THE PROBLEM: Would you return each record that follows word for word, without its pictures?

GIVEN RECORDS:

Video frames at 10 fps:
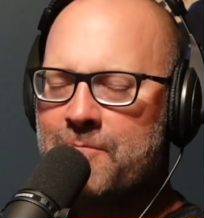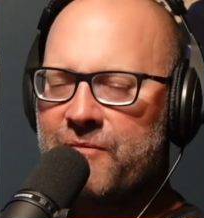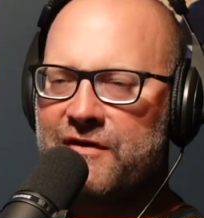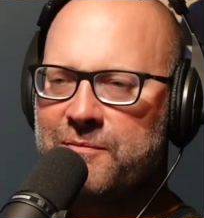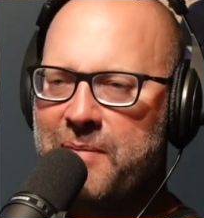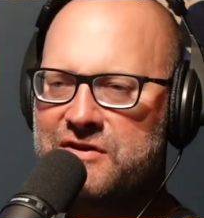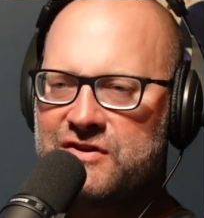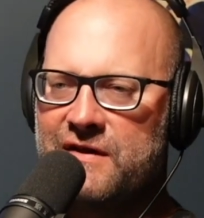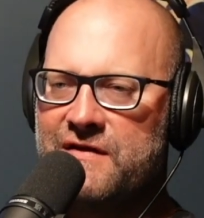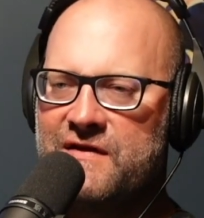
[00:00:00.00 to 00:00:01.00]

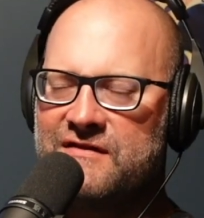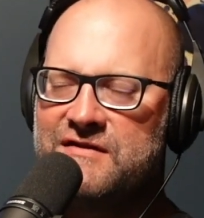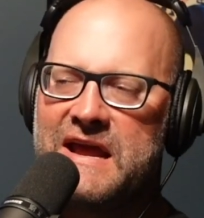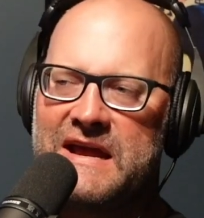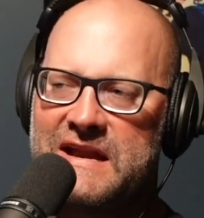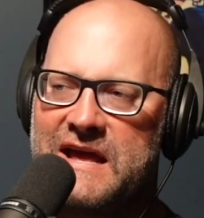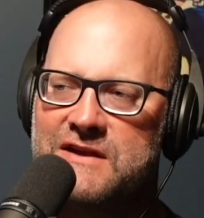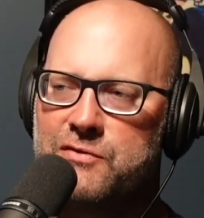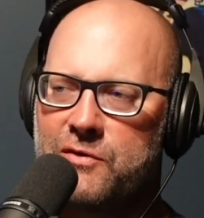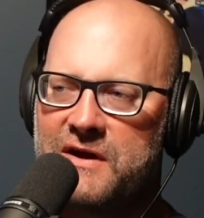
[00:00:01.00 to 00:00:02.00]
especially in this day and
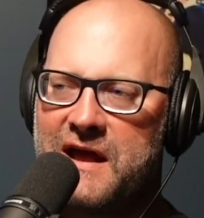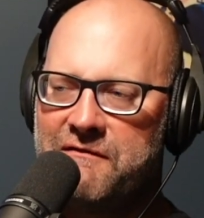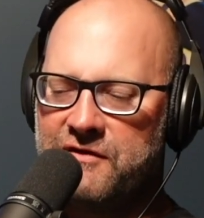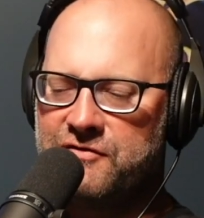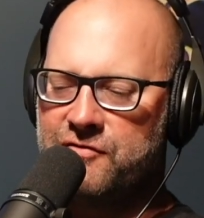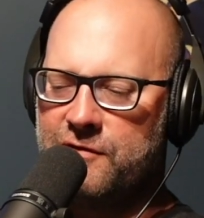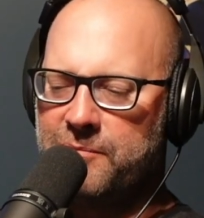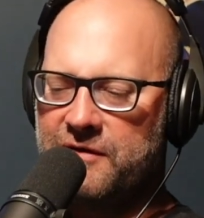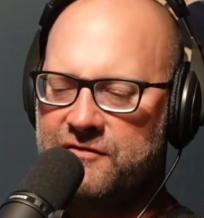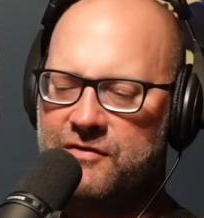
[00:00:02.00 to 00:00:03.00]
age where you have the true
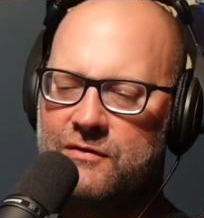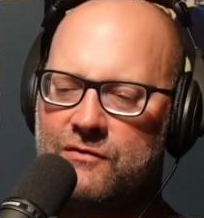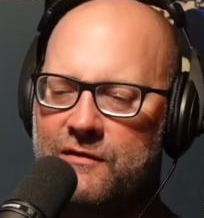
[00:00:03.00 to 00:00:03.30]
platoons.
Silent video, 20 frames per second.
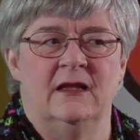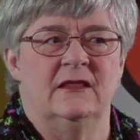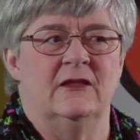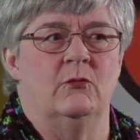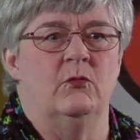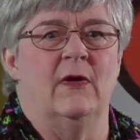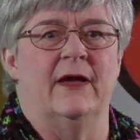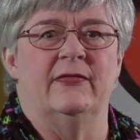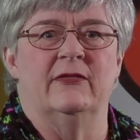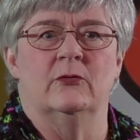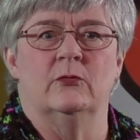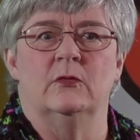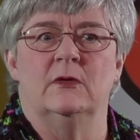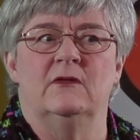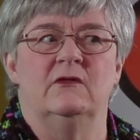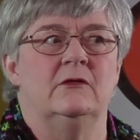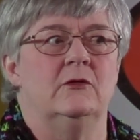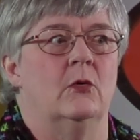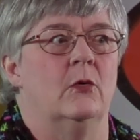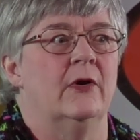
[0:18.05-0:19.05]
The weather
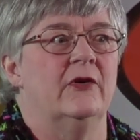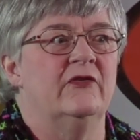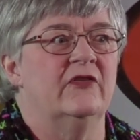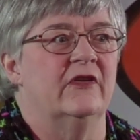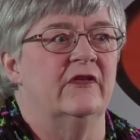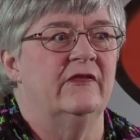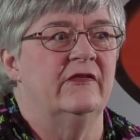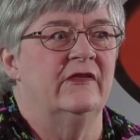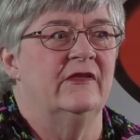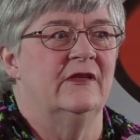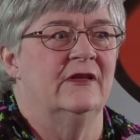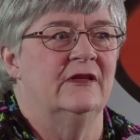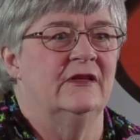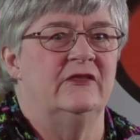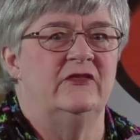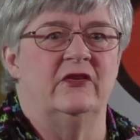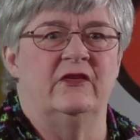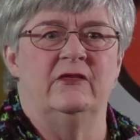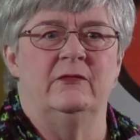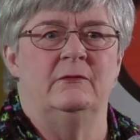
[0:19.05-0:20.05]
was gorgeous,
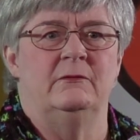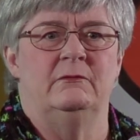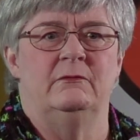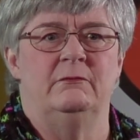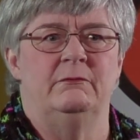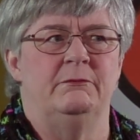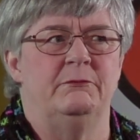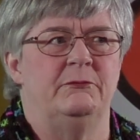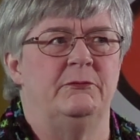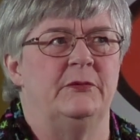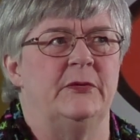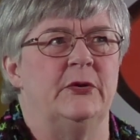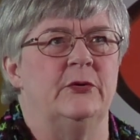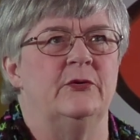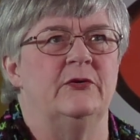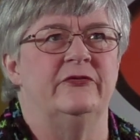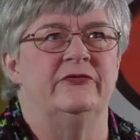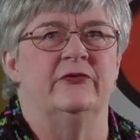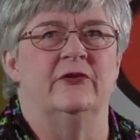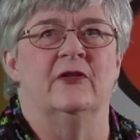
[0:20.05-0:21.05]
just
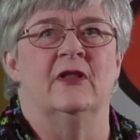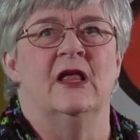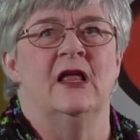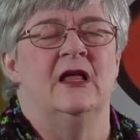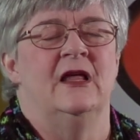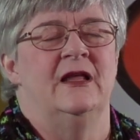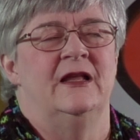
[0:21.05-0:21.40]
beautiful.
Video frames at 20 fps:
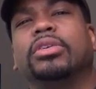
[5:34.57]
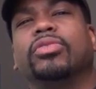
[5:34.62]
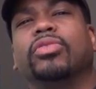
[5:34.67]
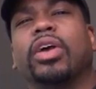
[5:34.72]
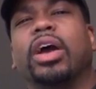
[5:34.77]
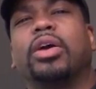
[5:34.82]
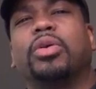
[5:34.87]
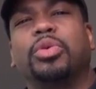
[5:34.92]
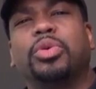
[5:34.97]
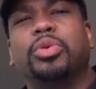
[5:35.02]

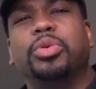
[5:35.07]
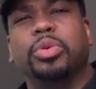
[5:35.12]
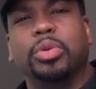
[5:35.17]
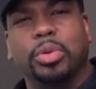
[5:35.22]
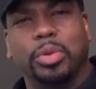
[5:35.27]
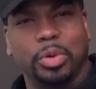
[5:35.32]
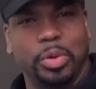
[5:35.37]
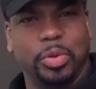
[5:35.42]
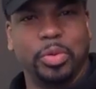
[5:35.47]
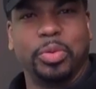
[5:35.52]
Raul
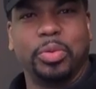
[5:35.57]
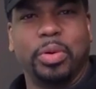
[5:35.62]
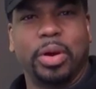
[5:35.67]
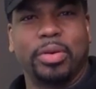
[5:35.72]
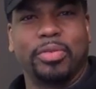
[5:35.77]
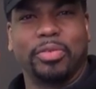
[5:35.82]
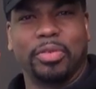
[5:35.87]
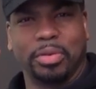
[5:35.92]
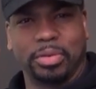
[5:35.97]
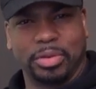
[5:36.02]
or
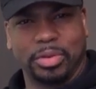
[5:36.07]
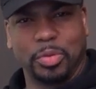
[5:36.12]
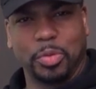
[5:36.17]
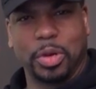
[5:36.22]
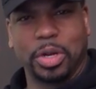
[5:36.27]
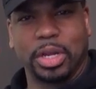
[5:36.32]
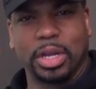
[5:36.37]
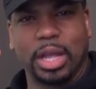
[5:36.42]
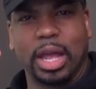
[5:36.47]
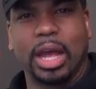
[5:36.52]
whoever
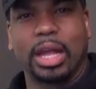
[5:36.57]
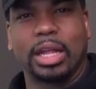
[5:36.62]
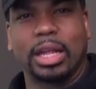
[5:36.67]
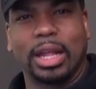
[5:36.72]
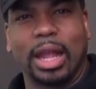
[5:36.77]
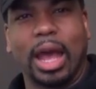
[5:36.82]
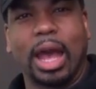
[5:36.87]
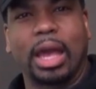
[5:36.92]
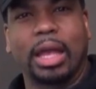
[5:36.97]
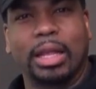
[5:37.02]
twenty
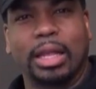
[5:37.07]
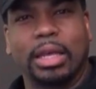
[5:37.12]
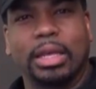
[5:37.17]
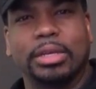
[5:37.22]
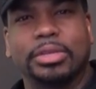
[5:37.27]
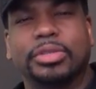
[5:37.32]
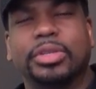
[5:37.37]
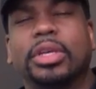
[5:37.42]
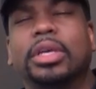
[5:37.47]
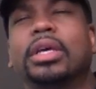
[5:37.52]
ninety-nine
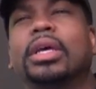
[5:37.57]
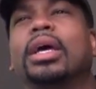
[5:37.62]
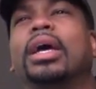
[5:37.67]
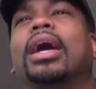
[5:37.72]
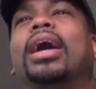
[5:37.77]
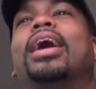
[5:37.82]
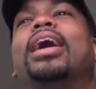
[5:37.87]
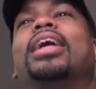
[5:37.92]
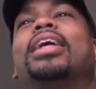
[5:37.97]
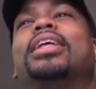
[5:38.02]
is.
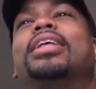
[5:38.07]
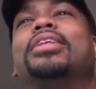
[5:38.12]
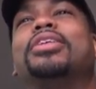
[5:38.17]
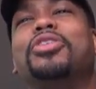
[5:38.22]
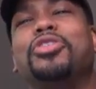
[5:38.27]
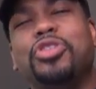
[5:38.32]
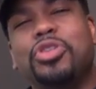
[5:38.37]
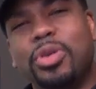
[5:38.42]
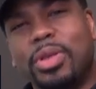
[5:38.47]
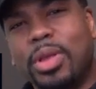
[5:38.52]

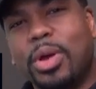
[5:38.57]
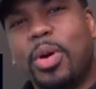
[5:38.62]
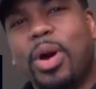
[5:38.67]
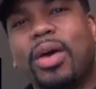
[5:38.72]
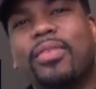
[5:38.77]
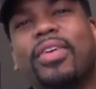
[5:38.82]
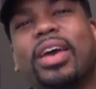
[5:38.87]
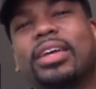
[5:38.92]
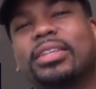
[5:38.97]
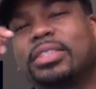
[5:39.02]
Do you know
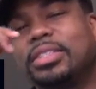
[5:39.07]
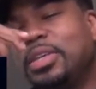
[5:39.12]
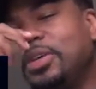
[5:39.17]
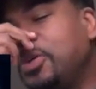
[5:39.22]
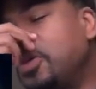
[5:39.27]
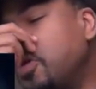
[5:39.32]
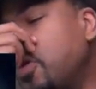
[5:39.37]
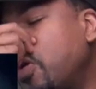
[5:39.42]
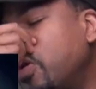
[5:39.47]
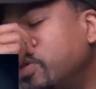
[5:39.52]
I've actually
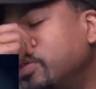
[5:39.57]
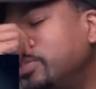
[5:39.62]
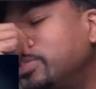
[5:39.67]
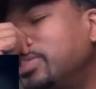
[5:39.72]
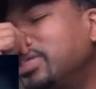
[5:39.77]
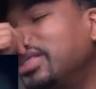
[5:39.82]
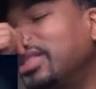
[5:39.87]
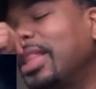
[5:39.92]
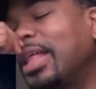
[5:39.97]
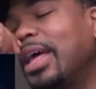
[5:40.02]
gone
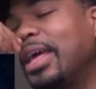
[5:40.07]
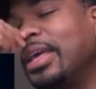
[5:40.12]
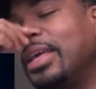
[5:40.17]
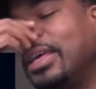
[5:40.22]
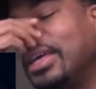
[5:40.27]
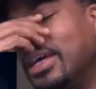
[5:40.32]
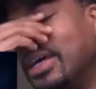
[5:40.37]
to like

EXERCISE OUTPUT:
Video frames at 10 fps:
[00:00:00.00 to 00:00:01.00]

[00:00:01.00 to 00:00:02.00]
especially in this day and
[00:00:02.00 to 00:00:03.00]
age where you have the true
[00:00:03.00 to 00:00:03.30]
platoons.
Silent video, 20 frames per second.
[0:18.05-0:19.05]
The weather
[0:19.05-0:20.05]
was gorgeous,
[0:20.05-0:21.05]
just
[0:21.05-0:21.40]
beautiful.
Video frames at 20 fps:
[5:34.57]
[5:34.62]
[5:34.67]
[5:34.72]
[5:34.77]
[5:34.82]
[5:34.87]
[5:34.92]
[5:34.97]
[5:35.02]

[5:35.07]
[5:35.12]
[5:35.17]
[5:35.22]
[5:35.27]
[5:35.32]
[5:35.37]
[5:35.42]
[5:35.47]
[5:35.52]
Raul
[5:35.57]
[5:35.62]
[5:35.67]
[5:35.72]
[5:35.77]
[5:35.82]
[5:35.87]
[5:35.92]
[5:35.97]
[5:36.02]
or
[5:36.07]
[5:36.12]
[5:36.17]
[5:36.22]
[5:36.27]
[5:36.32]
[5:36.37]
[5:36.42]
[5:36.47]
[5:36.52]
whoever
[5:36.57]
[5:36.62]
[5:36.67]
[5:36.72]
[5:36.77]
[5:36.82]
[5:36.87]
[5:36.92]
[5:36.97]
[5:37.02]
twenty
[5:37.07]
[5:37.12]
[5:37.17]
[5:37.22]
[5:37.27]
[5:37.32]
[5:37.37]
[5:37.42]
[5:37.47]
[5:37.52]
ninety-nine
[5:37.57]
[5:37.62]
[5:37.67]
[5:37.72]
[5:37.77]
[5:37.82]
[5:37.87]
[5:37.92]
[5:37.97]
[5:38.02]
is.
[5:38.07]
[5:38.12]
[5:38.17]
[5:38.22]
[5:38.27]
[5:38.32]
[5:38.37]
[5:38.42]
[5:38.47]
[5:38.52]

[5:38.57]
[5:38.62]
[5:38.67]
[5:38.72]
[5:38.77]
[5:38.82]
[5:38.87]
[5:38.92]
[5:38.97]
[5:39.02]
Do you know
[5:39.07]
[5:39.12]
[5:39.17]
[5:39.22]
[5:39.27]
[5:39.32]
[5:39.37]
[5:39.42]
[5:39.47]
[5:39.52]
I've actually
[5:39.57]
[5:39.62]
[5:39.67]
[5:39.72]
[5:39.77]
[5:39.82]
[5:39.87]
[5:39.92]
[5:39.97]
[5:40.02]
gone
[5:40.07]
[5:40.12]
[5:40.17]
[5:40.22]
[5:40.27]
[5:40.32]
[5:40.37]
to like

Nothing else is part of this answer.